## [What you are asked to do]
Take the lines from the one containing "[2.00-3.00s]" through the end of the material and write them out exactly, omitting pictures.

## [Material supplied]
——————————
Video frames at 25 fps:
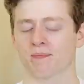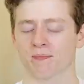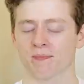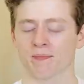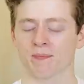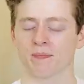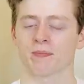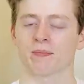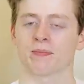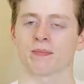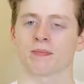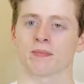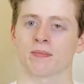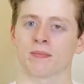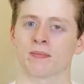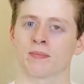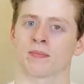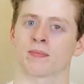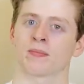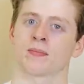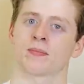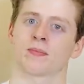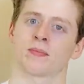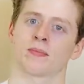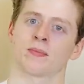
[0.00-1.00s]

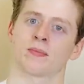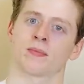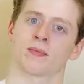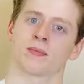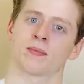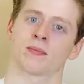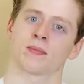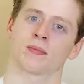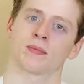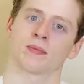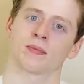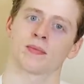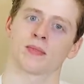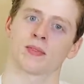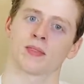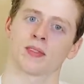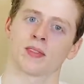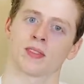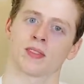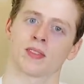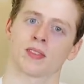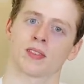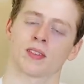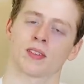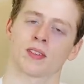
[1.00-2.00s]

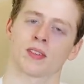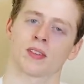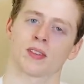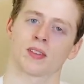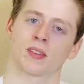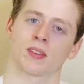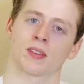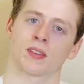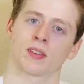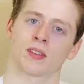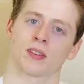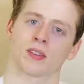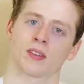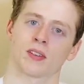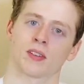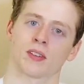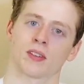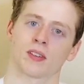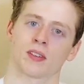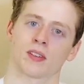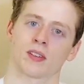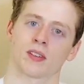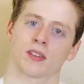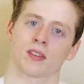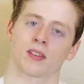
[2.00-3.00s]

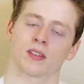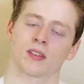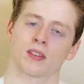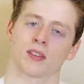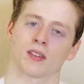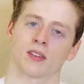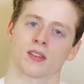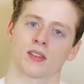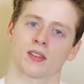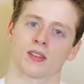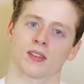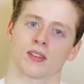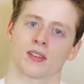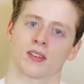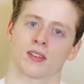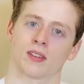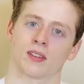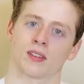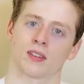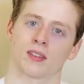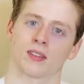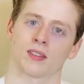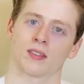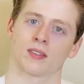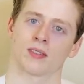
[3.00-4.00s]

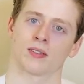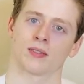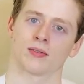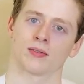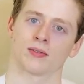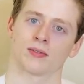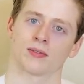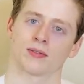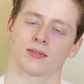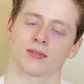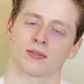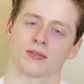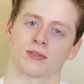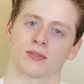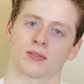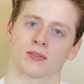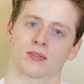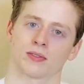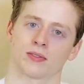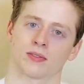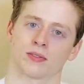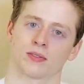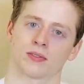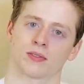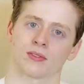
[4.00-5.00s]

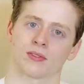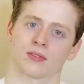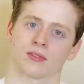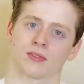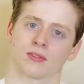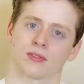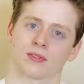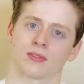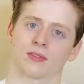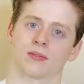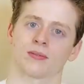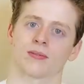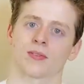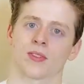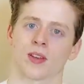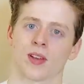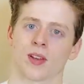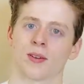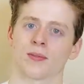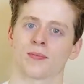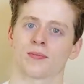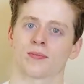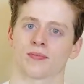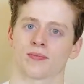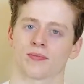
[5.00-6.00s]

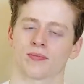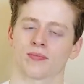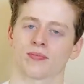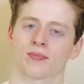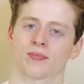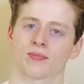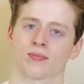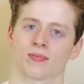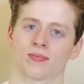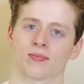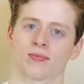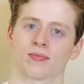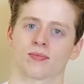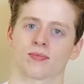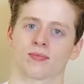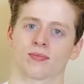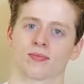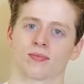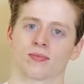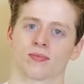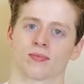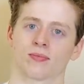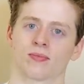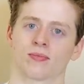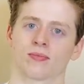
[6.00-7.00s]

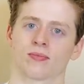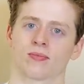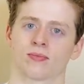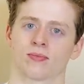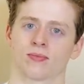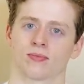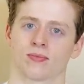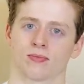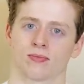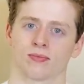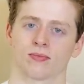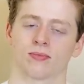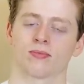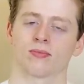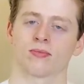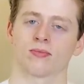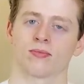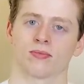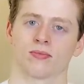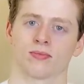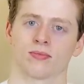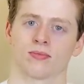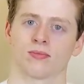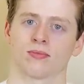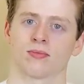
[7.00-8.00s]
The person shown says nothing.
——————————
## [Written reply]
[2.00-3.00s]

[3.00-4.00s]

[4.00-5.00s]

[5.00-6.00s]

[6.00-7.00s]

[7.00-8.00s]
The person shown says nothing.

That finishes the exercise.